About this task>
The expected response is the complete listing below, restated exactly, with its pictures omitted.
━━━ Data section ━━━
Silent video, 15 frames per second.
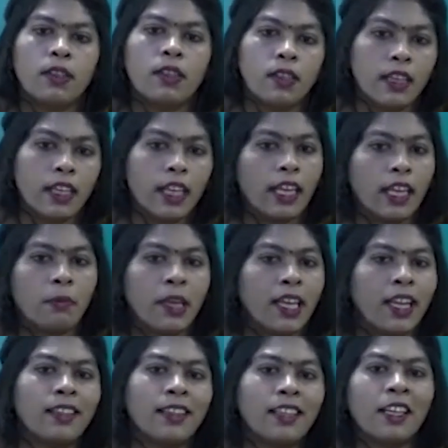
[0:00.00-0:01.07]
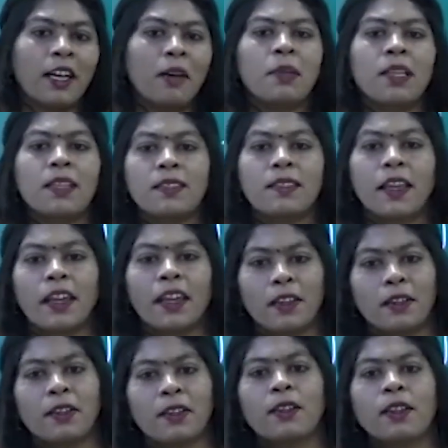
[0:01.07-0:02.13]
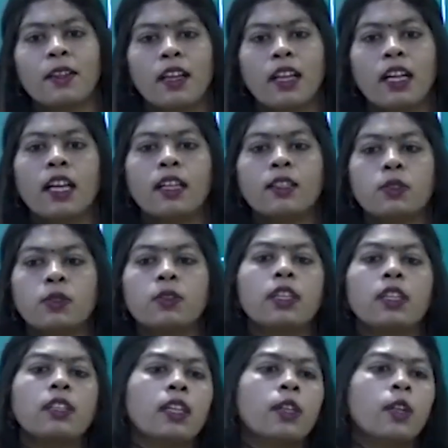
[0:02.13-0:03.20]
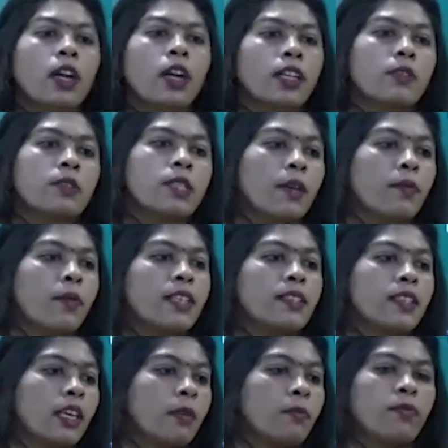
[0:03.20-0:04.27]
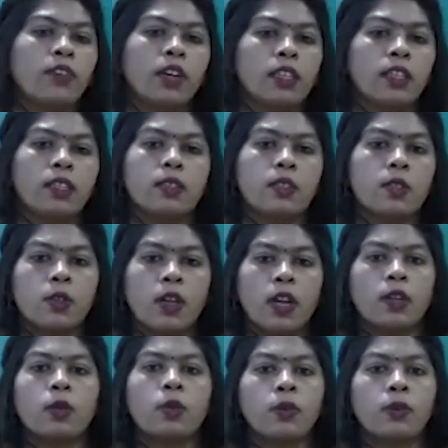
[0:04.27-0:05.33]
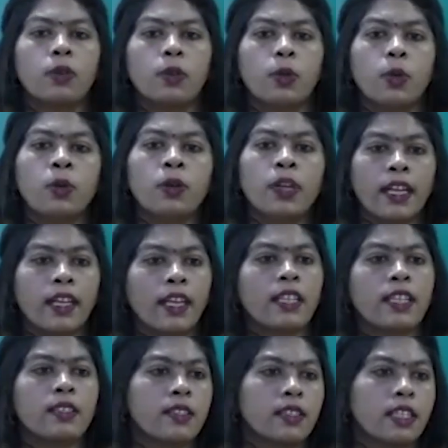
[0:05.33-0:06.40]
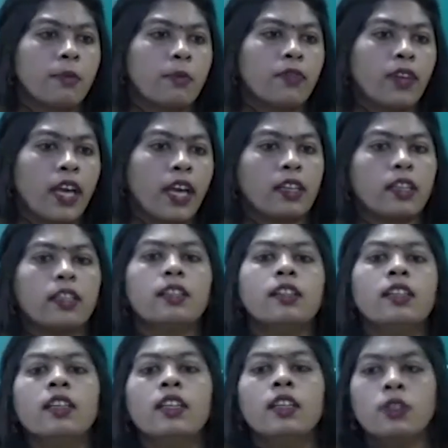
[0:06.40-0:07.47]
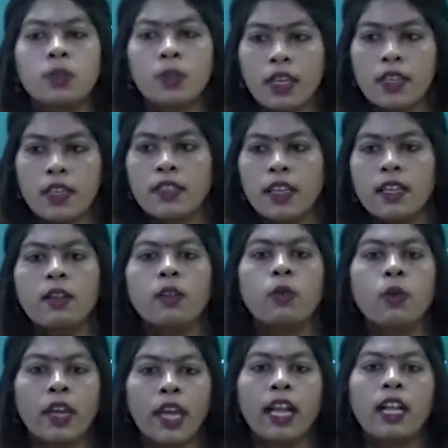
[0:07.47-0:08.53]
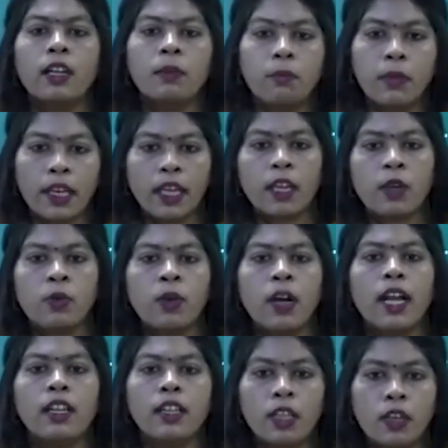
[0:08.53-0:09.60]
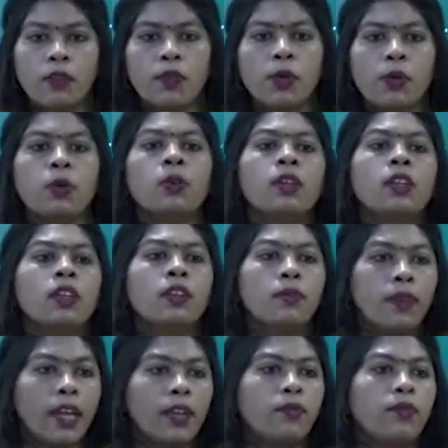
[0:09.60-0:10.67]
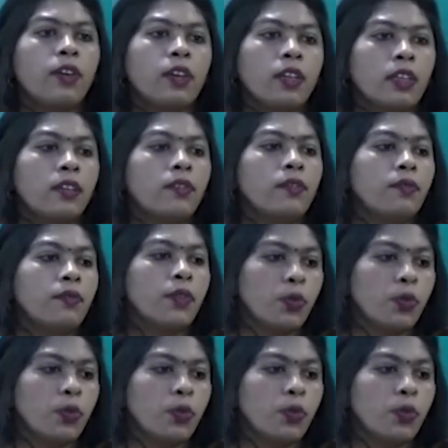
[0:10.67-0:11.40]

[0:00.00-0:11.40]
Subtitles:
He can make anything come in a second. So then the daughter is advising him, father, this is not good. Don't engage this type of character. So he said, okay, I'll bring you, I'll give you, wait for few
━━━
Problem solution>
Silent video, 15 frames per second.
[0:00.00-0:01.07]
[0:01.07-0:02.13]
[0:02.13-0:03.20]
[0:03.20-0:04.27]
[0:04.27-0:05.33]
[0:05.33-0:06.40]
[0:06.40-0:07.47]
[0:07.47-0:08.53]
[0:08.53-0:09.60]
[0:09.60-0:10.67]
[0:10.67-0:11.40]

[0:00.00-0:11.40]
Subtitles:
He can make anything come in a second. So then the daughter is advising him, father, this is not good. Don't engage this type of character. So he said, okay, I'll bring you, I'll give you, wait for few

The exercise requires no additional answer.